Would you mind rerunning the tests but increasing the verbosity to 6 for the last two calls to pipeline_run() to show what is happening? These are on lines 221 and 227. Change:
pipeline_run(forcedtorun_tasks = [make_start], multiprocess = 10, verbose=0, pipeline= "main")
...
pipeline_run(multiprocess = 10, verbose=0, pipeline= "main")
to
pipeline_run(forcedtorun_tasks = [make_start], multiprocess = 10, verbose=6, pipeline= "main")
...
pipeline_run(multiprocess = 10, verbose=6, pipeline= "main")
Hi Leo,
sure, below is the (lengthy) output. Is it possible that this is caused by something in the "environment"; e.g., I was thinking about the file system and added a time.sleep(1)
after each file creation, but the test is still failing.
Best
Peter
Running test_split_subdivide_checkpointing.py
Run pipeline normally...
_______________________________________
Tasks which will be run:
Task enters queue = 'test::test_split_subdivide_checkpointing.make_start'
-> start
Job = [None -> test_split_subdivide_checkpointing/start] ...
Missing file [test_split_subdivide_checkpointing/start]
Job = [None -> test_split_subdivide_checkpointing/start] completed
Completed Task = 'test::test_split_subdivide_checkpointing.make_start'
Task enters queue = 'test::test_split_subdivide_checkpointing.split_start'
-> XXX.split where XXX = 0 .. N, N = previous N + 1
Job = [[test_split_subdivide_checkpointing/start] -> test_split_subdivide_checkpointing/*.split] Missing output file
Job = [[test_split_subdivide_checkpointing/start] -> test_split_subdivide_checkpointing/*.split] completed
Completed Task = 'test::test_split_subdivide_checkpointing.split_start'
Task enters queue = 'test::test_split_subdivide_checkpointing.subdivide_start'
Job = [test_split_subdivide_checkpointing/0.split -> test_split_subdivide_checkpointing/0_*.subdivided, test_split_subdivide_checkpointing/0] Missing output file
Job = [test_split_subdivide_checkpointing/0.split -> test_split_subdivide_checkpointing/0_*.subdivided, test_split_subdivide_checkpointing/0] completed
Completed Task = 'test::test_split_subdivide_checkpointing.subdivide_start'
Check that running again does nothing. (All up to date).

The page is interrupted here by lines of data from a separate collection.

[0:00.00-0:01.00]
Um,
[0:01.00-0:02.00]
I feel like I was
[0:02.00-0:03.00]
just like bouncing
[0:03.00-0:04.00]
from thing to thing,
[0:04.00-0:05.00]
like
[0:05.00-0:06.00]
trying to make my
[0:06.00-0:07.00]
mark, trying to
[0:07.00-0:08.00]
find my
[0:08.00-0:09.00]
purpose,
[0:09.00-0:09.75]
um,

________________________________________
Tasks which are up-to-date:
Task = 'test::test_split_subdivide_checkpointing.make_start'
"-> start"
Job = [None
-> test_split_subdivide_checkpointing/start]
Task = 'test::test_split_subdivide_checkpointing.split_start'
"-> XXX.split where XXX = 0 .. N, N = previous N + 1"

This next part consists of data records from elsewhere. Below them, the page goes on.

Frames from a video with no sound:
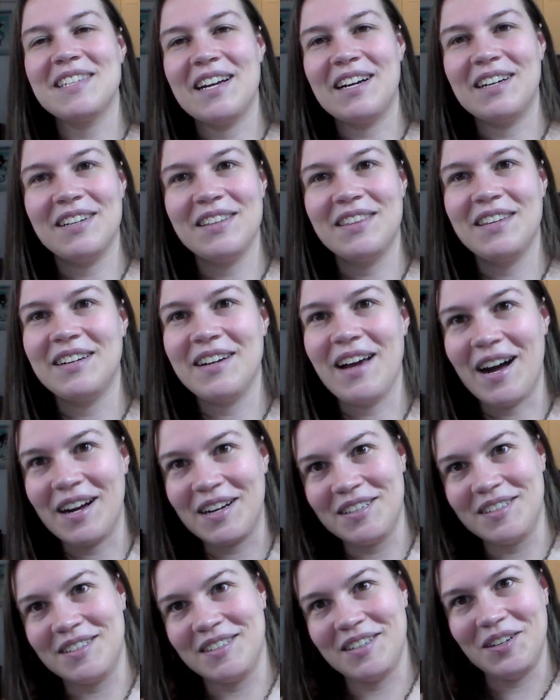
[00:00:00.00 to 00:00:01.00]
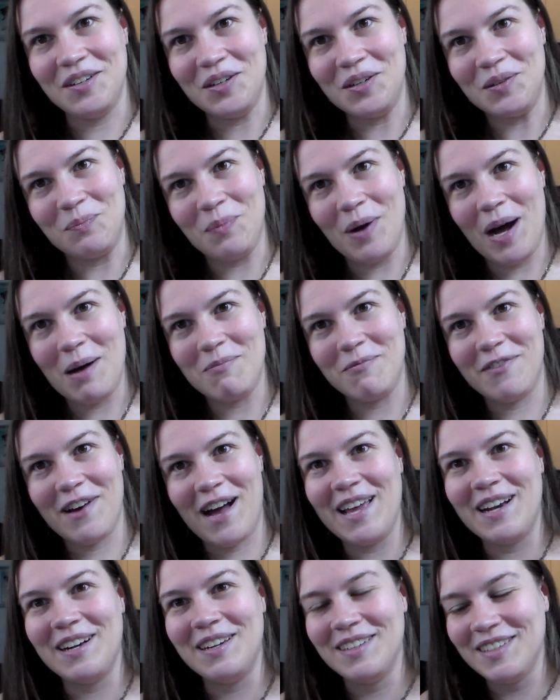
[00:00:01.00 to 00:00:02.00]
They're not good pop
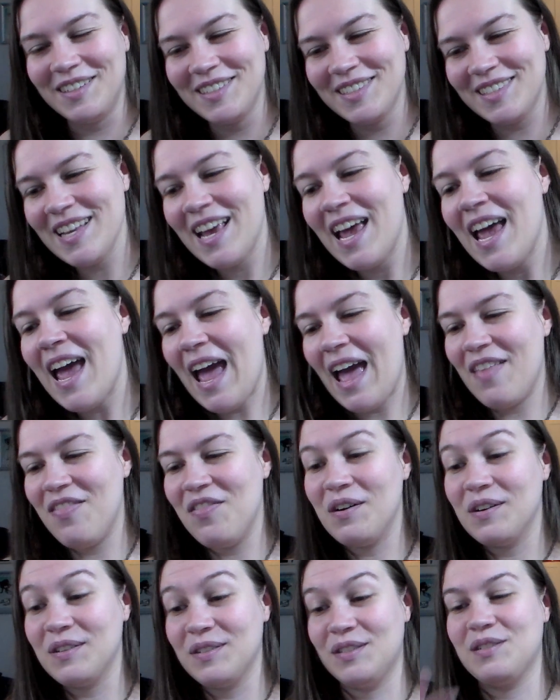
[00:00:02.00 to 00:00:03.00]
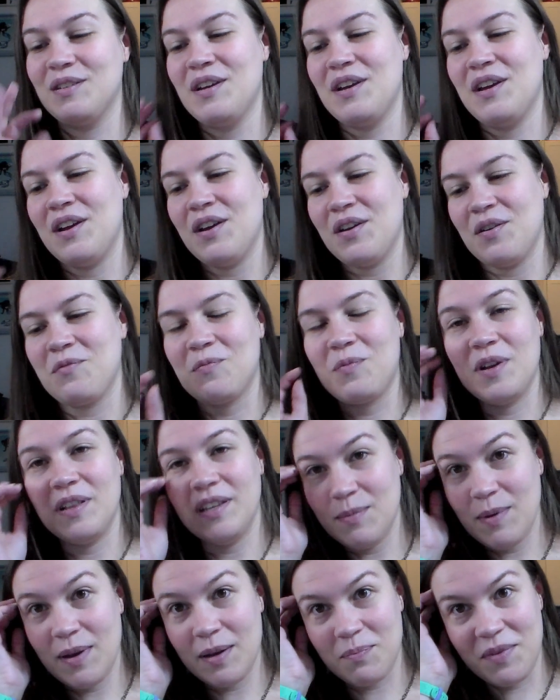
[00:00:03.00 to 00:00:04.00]
vinyls, and those
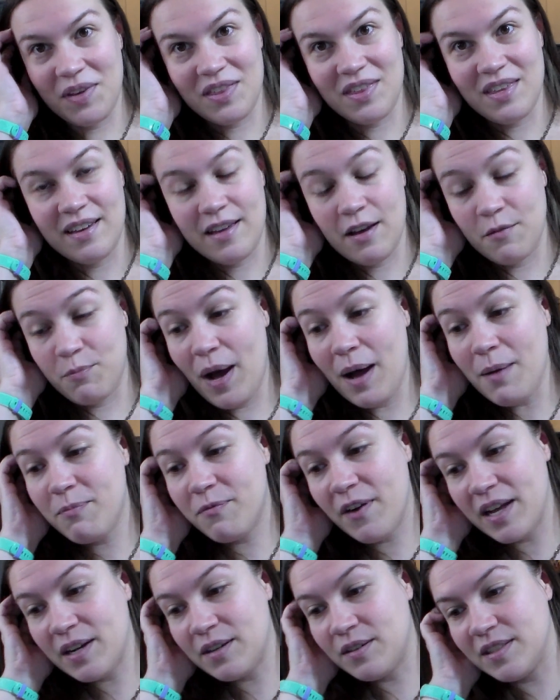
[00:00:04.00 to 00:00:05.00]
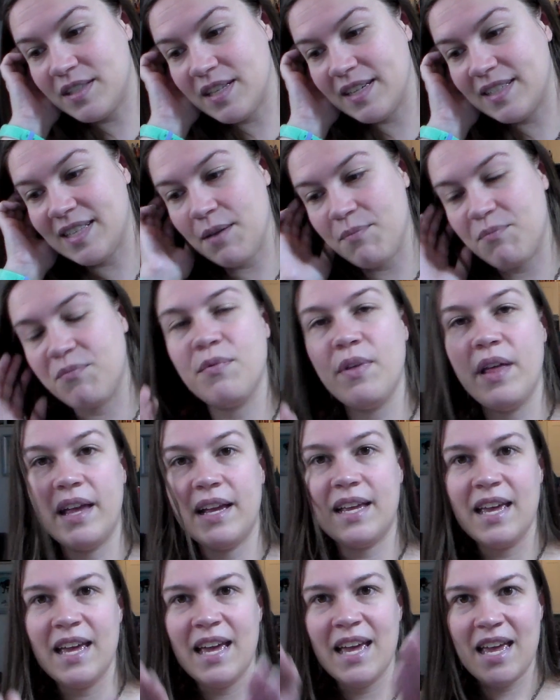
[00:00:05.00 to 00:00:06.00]
really make me think of pop vinyls, except
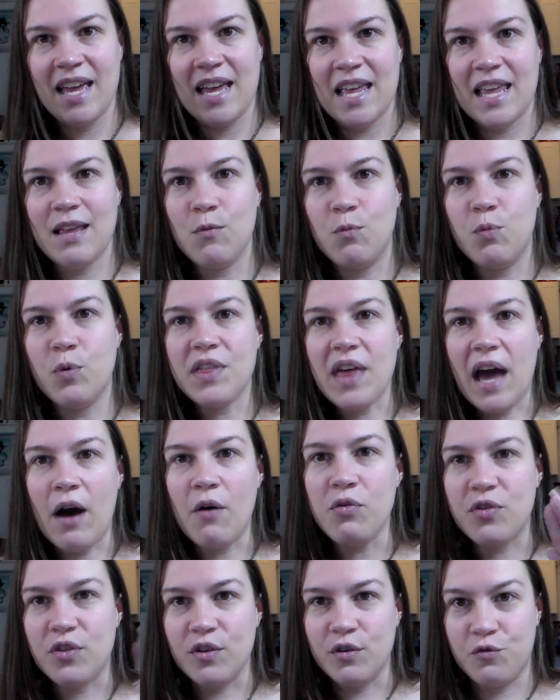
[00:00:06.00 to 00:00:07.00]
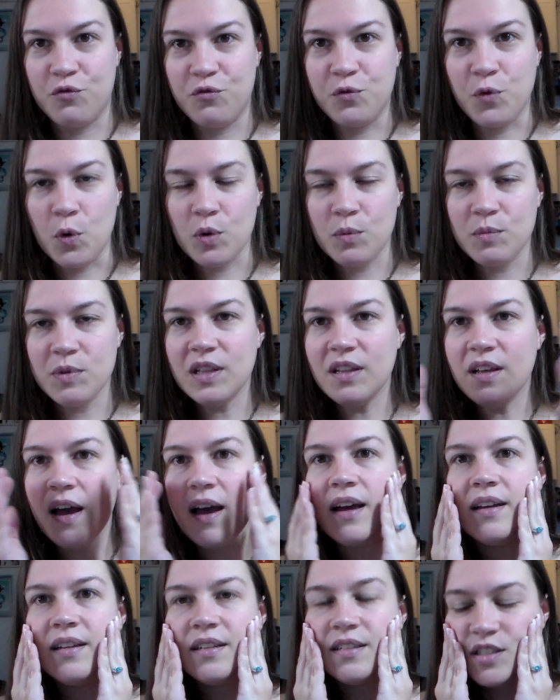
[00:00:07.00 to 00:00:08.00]
like without the
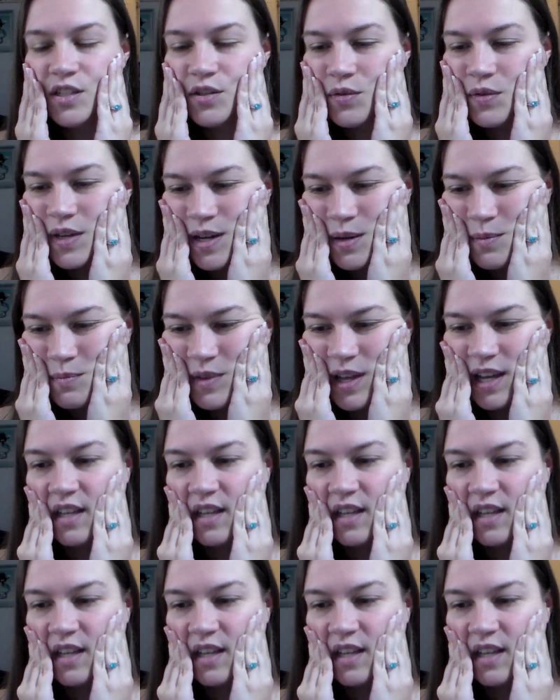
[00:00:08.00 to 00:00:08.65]
formula to them.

Job = [[test_split_subdivide_checkpointing/start]
-> test_split_subdivide_checkpointing/*.split]
Task = 'test::test_split_subdivide_checkpointing.subdivide_start'
Job = [test_split_subdivide_checkpointing/0.split
-> test_split_subdivide_checkpointing/0_*.subdivided
, test_split_subdivide_checkpointing/0]
________________________________________
________________________________________
Tasks which will be run:
Running again with forced tasks to generate more files...
________________________________________
Tasks which will be run:
Task enters queue = 'test::test_split_subdivide_checkpointing.make_start' : Forced to rerun
-> start
force task Job = [None -> test_split_subdivide_checkpointing/start] to rerun
Job = [None -> test_split_subdivide_checkpointing/start] completed
Completed Task = 'test::test_split_subdivide_checkpointing.make_start'
Task enters queue = 'test::test_split_subdivide_checkpointing.split_start'
-> XXX.split where XXX = 0 .. N, N = previous N + 1
Job = [[test_split_subdivide_checkpointing/start] -> test_split_subdivide_checkpointing/*.split] unnecessary: already up to date
Uptodate Task = 'test::test_split_subdivide_checkpointing.split_start'
Task enters queue = 'test::test_split_subdivide_checkpointing.subdivide_start'
Job = [test_split_subdivide_checkpointing/0.split -> test_split_subdivide_checkpointing/0_*.subdivided, test_split_subdivide_checkpointing/0] unnecessary: already up to date
Uptodate Task = 'test::test_split_subdivide_checkpointing.subdivide_start'
test_split_subdivide_checkpointing/
E Run pipeline normally...
________________________________________
Tasks which will be run:
Task enters queue = 'test_split_subdivide_checkpointing.make_start'
-> start
Job = [None -> test_split_subdivide_checkpointing/start] ...
Missing file [test_split_subdivide_checkpointing/start]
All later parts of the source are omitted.